In het verleden hadden we een Centraal Orgaan Tarieven Gezondheidszorg (COTG). Dat stelde voor alle verrichtingen prijzen vast. Doel van het COTG was om evenwichtige tarieven te bevorderen. Tussen (toen nog) particulier en ziekenfonds en tussen zorgaanbieders. De tarieven moesten inzichtelijk en bedrijfs-economisch goed onderbouwd zijn. Daar slaagde het COTG eigenlijk redelijk in. Het huidige stelsel levert dit inzicht niet. Tarieven zijn niet inzichtelijk, niet evenwichtig en bedrijfs-economisch niet goed onderbouwd.
Het COTG-systeem had ook een nadeel: er zaten weinig prikkels in tot kostenbeheersing en innovatie. Als een ziekenhuis weet hoeveel het mag rekenen voor een behandeling kan de neiging ontstaan om ‘achterover te leunen’. Dat is precies de reden waarom het ministerie van VWS de prijzen van steeds meer behandelingen ‘vrij onderhandelbaar’ heeft gemaakt.
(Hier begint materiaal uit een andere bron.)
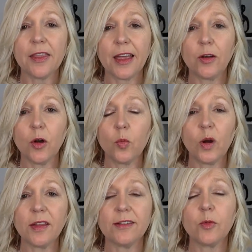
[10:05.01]
then
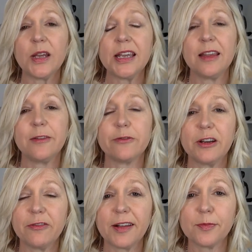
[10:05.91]
once a week in the
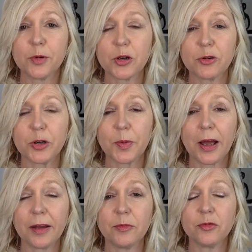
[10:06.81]
free Facebook group,
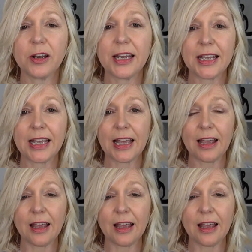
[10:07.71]
I'm running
De vrije onderhandelingen zouden ertoe moeten leiden dat zorgaanbieders met elkaar zouden concurreren en dat de zorgverzekeraars vervolgens de ‘zorgproducten’ dáár zouden inkopen waar, bij eenzelfde kwaliteit, de prijs het laagst is. (Marktwerking dus.)
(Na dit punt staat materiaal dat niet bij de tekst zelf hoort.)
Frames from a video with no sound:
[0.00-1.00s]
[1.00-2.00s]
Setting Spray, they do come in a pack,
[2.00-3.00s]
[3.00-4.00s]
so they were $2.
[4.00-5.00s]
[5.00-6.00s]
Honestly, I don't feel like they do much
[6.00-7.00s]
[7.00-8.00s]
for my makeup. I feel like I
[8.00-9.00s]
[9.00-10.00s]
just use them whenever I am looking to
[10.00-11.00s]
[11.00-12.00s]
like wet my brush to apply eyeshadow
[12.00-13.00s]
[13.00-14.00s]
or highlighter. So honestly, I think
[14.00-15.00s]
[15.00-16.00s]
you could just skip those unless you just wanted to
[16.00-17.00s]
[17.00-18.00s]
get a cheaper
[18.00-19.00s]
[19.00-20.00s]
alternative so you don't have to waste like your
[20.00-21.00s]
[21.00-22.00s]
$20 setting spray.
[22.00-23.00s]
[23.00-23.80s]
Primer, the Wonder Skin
Maar als prijzen van afzonderlijke verrichtingen niet de werkelijke kosten van deze behandeling weergeven en als zorgverzekeraars en zorgaanbieders niet over de prijzen van de afzonderlijke producten onderhandelen, dan leidt de DOT-systematiek niet tot inzichtelijk-heid en zeker niet tot kostenbeheersing. Gezien het grote tijdsbeslag dat de administratie inmiddels vergt, roept dit de vraag op of het ook anders kan.
De vraag stellen leidt in de medische wereld al gauw tot onrust. Veelgehoorde kanttekening is dat we dan weer een nieuw systeem invoeren, terwijl iedereen net aan de DOT’s gewend is en er behoefte is aan ‘rust op het front’. Ik kan me dat voorstellen. Maar dat mag ons er niet van weerhouden na te denken over de vraag of, en zo ja hoe, het eenvoudiger kan. Daarover een andere keer meer.